NACIONAL - CATALUNYA

El voto de los inmigrantes en Cataluña
El peligro democrático

Quieren patrimonializar la identidad de Cataluña para dividir y enfrentar
a la población

"[El voto de los inmigrantes] es una amenaza para el proyecto de país. [...] Cataluña no está en condiciones de regalar derechos políticos." Así se expresaba el dirigente de CiU Felip Puig. Dias más tarde, el secretario general de Unió Democrática de Catalunya martilleaba que “no tiene sentido que personas que no conocen nuestra lengua, ni nuestra cultura, ni nuestra identidad, puedan ejercer el derecho a voto”.

Los derechos no se regalan. No hay mejor forma de sintetizar el pensamiento de la élite de propietarios que conforman el cogollo de la burguesía catalana, que identifican la personalidad de Cataluña con sus títulos de propiedad y se consideran capacitados para otorgar o retirar graciosamente derechos.

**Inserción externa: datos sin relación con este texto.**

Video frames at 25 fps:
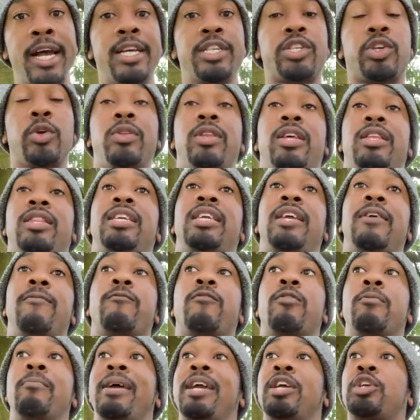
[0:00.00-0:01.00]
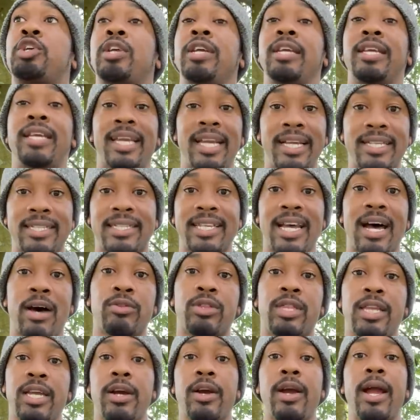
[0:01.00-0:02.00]
so that the information gets
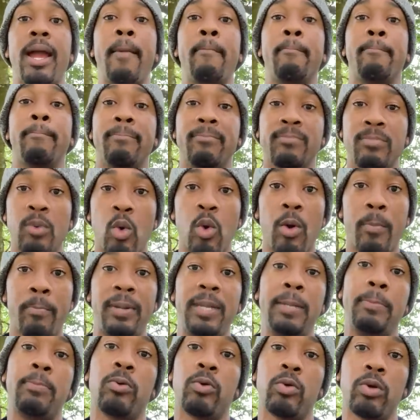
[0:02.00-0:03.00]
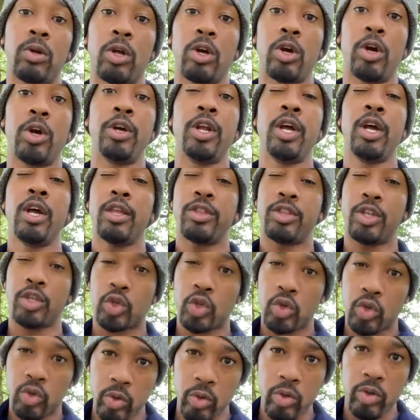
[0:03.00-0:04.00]
out there and more people learn the
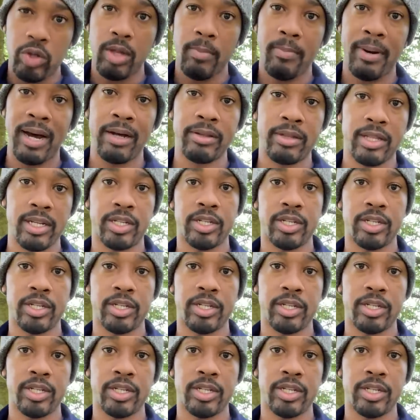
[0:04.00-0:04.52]
truth about the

Como un resorte, algunos de los más significados representantes de la burguesía catalana han saltado indignados ante la sola mención de la posibilidad de conceder el voto a los inmigrantes. Es curioso que Carod Rovira, representante de una falsa izquierda que intenta colarse en el clan de propietarios, se haya sumado a la algarabía, asegurando que el derecho al voto “debe venir acompañado por el ejercicio de algunos deberes con el país”, entre los que citó “la voluntad de contribuir a asegurar y perpetuar la lengua del país”. Artur Mas o Duran Lleida han ido más lejos, colocando como condición para el acceso al voto la realización de un curso de lengua, cultura e historia catalanas.

Pero la cuestión es mucho más prosáica. La “integración en la realidad catalana” que la burguesía catalana exige para poder votar no tiene nada que ver con la lengua o la cultura. Para Mas o Duran Lleida, “integrarse” es en primer lugar “aprender” quienes son los propietarios y quienes los empleados. El buen catalán es quien acepta el dominio de la burguesía catalana.

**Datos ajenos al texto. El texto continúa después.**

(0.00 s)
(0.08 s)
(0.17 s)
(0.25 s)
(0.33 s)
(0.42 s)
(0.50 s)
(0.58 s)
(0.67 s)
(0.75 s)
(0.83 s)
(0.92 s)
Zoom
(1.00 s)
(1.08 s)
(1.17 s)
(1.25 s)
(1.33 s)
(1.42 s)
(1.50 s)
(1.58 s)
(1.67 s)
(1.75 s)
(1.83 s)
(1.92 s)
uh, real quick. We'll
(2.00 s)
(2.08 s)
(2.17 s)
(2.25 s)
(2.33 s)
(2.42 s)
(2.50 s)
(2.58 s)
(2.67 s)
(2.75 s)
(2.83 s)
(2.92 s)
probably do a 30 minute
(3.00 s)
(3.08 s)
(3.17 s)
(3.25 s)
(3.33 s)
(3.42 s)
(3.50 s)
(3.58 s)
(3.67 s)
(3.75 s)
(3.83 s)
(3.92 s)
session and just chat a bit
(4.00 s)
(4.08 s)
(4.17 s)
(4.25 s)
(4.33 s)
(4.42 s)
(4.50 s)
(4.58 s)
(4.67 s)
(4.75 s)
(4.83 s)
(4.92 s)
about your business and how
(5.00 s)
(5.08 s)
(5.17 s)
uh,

Pero tampoco hay que sorprenderse en exceso. Siempre han sido así. A finales del XIX, la patronal catalana Fomento del Trabajo hablaba de Cuba o Filipinas en los siguientes términos:«No tenemos dudas: la afirmación de nuestro poder brota espontáneamente de la convicción de nuestra superioridad intelectual y moral sobre las razas, aún más afines a la nuestra». La independencia no valía para las colonias, debían seguir siendo el mercado cautivo de sus productos. Ellos, los propietarios, los dominadores, tenían derechos a explotar a las«razas inferiores», como ahora tienen derecho a explotar a los maquetos o charnegos.

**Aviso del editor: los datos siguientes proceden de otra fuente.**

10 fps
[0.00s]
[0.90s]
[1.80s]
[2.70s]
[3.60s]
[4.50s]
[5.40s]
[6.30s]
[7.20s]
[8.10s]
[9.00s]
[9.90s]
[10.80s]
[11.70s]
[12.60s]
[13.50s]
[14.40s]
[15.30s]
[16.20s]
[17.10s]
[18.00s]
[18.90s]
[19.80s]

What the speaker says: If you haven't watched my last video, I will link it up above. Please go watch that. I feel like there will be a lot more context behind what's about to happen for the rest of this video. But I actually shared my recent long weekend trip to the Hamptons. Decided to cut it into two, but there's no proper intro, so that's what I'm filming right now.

Durante las oleadas de inmigración que desde toda España se dirigieron hacia Bilbao o Barcelona, los nuevos trabajadores debían soportar el desprecio programado. Ayer eran murcianos o extremeños, hoy son ecuatorianos o marroquíes: independientemente de su origen, gente vulgar que no debe invadir el territorio de los propietarios.
Cuando no están “convenientemente integrados”, la ampliación de la democracia a los empleados puede suponer un peligro para los propietarios.

Francesc Ten

El voto de los inmigrantes es para las cabezas de la burguesía catalana un peligro para sus proyectos de país.